SBET Prices $75M Offering at 41% Premium Despite Recent Share Decline
Read source articleWhat happened
SharpLink Gaming announced a $75 million registered direct offering of 10.0 million shares and accompanying warrants at a combined price of $7.49 per unit, representing a 41% premium to the June 18 closing price of $5.29 but well below the stock's prior trading range. The offering price also exceeds the net asset value per share of the company's ETH holdings, signaling continued institutional demand for the ETH treasury strategy despite a 30%+ drawdown from early April levels. The warrants are exercisable at $8.15 per share, implying an even higher break-even for investors. This deal follows $3.2 billion raised since the treasury pivot in June 2025 and demonstrates that the equity issuance window remains open, albeit at a lower absolute price than prior offerings.

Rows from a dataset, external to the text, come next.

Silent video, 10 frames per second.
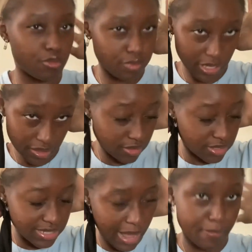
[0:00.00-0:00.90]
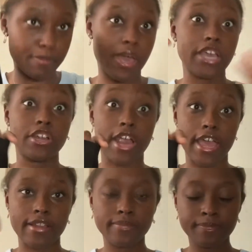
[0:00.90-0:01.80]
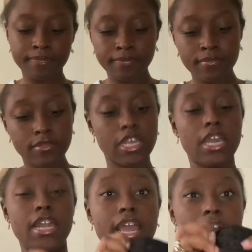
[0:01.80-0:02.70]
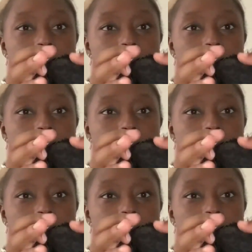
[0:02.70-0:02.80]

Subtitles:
like snap it behind your head, and it has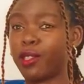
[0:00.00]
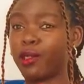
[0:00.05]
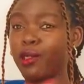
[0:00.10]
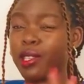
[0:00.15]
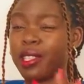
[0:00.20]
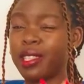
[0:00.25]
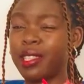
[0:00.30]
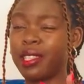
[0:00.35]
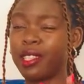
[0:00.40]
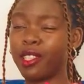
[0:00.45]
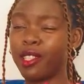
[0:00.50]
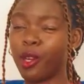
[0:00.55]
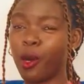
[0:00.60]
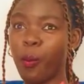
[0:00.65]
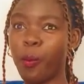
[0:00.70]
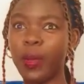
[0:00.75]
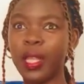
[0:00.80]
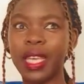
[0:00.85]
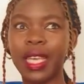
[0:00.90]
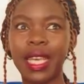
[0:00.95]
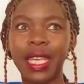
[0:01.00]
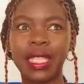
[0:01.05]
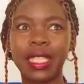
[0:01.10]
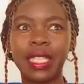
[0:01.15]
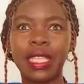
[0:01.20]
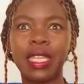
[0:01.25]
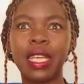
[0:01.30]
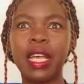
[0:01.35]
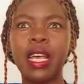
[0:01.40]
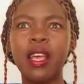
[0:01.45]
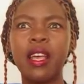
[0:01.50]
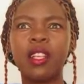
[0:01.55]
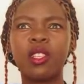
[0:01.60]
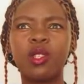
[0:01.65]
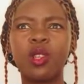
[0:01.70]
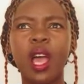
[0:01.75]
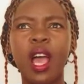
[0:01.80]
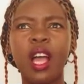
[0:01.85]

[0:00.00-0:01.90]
So it's still complicated. So ISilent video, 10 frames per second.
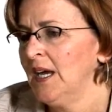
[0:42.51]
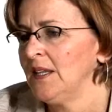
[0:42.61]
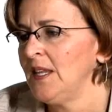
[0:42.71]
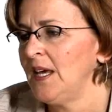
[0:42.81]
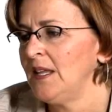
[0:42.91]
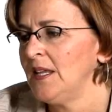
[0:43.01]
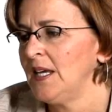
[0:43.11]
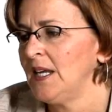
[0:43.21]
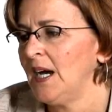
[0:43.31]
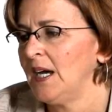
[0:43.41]
And
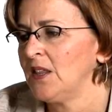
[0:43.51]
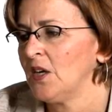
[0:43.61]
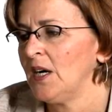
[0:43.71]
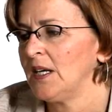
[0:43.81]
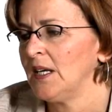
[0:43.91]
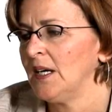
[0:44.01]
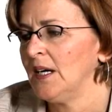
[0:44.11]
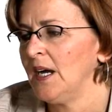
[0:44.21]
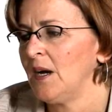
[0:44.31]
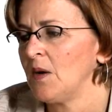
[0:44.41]
then I thought,
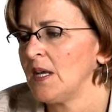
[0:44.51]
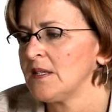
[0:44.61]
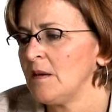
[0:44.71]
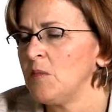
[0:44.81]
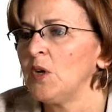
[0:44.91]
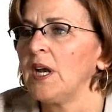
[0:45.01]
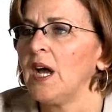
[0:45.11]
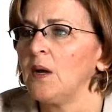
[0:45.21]
at some point,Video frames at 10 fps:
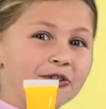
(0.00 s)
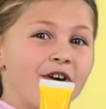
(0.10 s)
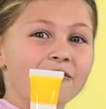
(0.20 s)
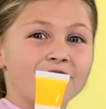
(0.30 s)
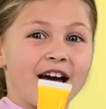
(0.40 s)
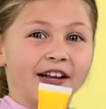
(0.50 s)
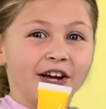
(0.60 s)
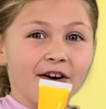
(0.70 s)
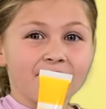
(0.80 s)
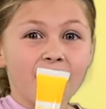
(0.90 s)
of yellow
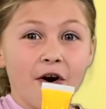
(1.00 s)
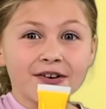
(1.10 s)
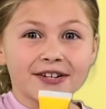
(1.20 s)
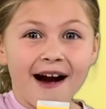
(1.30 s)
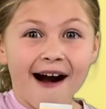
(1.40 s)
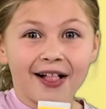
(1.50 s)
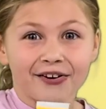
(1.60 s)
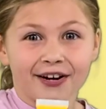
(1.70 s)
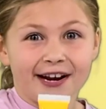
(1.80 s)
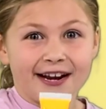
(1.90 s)
food
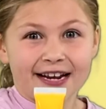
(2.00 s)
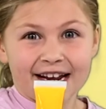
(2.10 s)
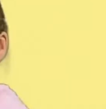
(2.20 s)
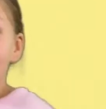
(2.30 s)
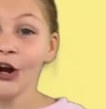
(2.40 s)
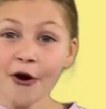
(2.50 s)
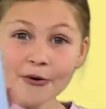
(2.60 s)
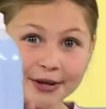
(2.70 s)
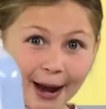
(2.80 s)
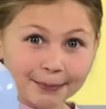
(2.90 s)
coloring. 2
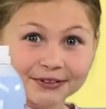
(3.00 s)
cups of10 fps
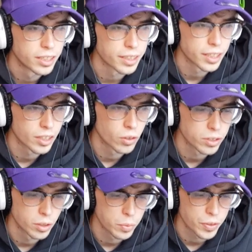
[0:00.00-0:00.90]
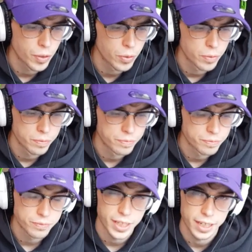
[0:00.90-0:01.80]
then you're going to number 2.
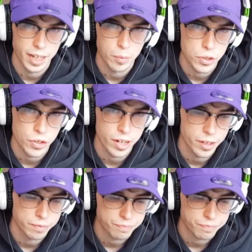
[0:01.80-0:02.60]
I'll tell you that much right now.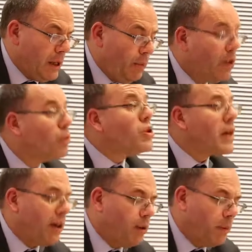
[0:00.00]
We can also
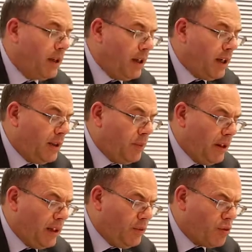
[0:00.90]
help, I
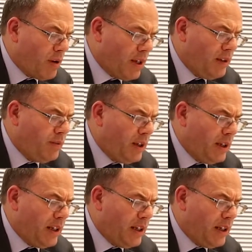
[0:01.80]
believe, drive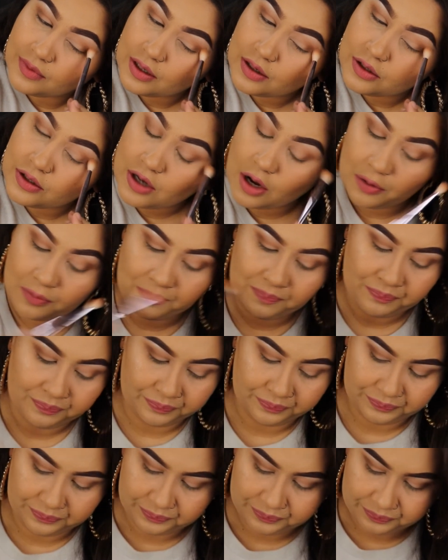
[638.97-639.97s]
So
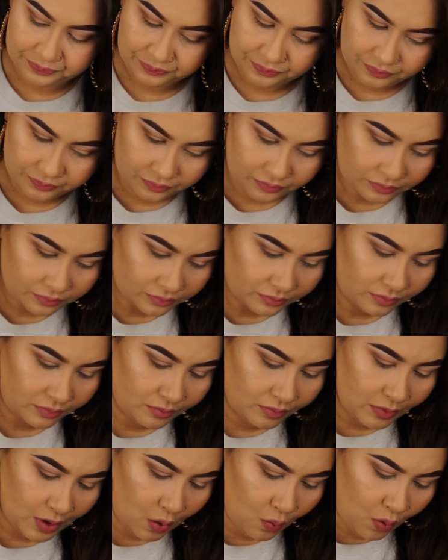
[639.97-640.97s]

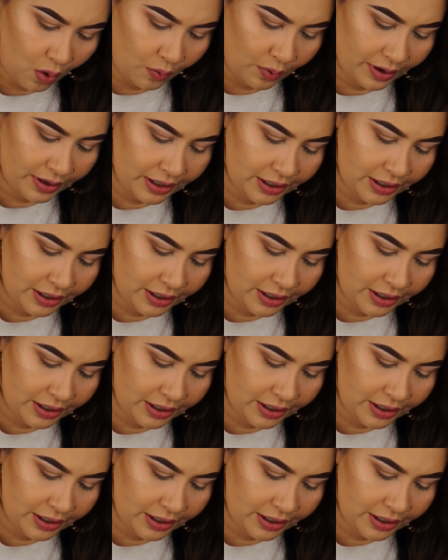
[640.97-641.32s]
what we're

However, the sizable premium to the depressed stock price may be more a function of the company's ability to structure accretive deals than a reflection of organic demand, as the stock has since traded near the offer price.
Implication
The $75 million offering at a 41% premium to the depressed closing price is a tactical positive for SBET, proving that the company can still raise capital on terms that are accretive to ETH per share—a key pillar of the investment thesis. However, the absolute price of $7.49 is below the master report's attractive entry of $6.50, implying the stock has fallen further into value territory. The warrants at $8.15 create a ceiling near-term, and the dilution from 10 million shares (about 5% of outstanding) will pressure near-term ETH/share metrics. The thesis depends on continued discipline: if future ATM usage slips to discounts, the premium-priced deal becomes an exception rather than the rule. For now, the base-case of $8.50 remains achievable if the company maintains issuance discipline and staking yields hold.
Thesis delta
The offering strengthens the capital access pillar of the thesis by showing premium-priced execution even as the stock trades lower, but it also underscores the risk that SBET's share price is compressing relative to NAV. The bear-case scenario of sustained discount to mNAV becomes more probable if the stock fails to recover, as future raises may be harder to price at premiums. The thesis shifts slightly positive as the deal provides near-term funding for ETH accumulation, but the overall risk-reward is balanced by the dilutive impact.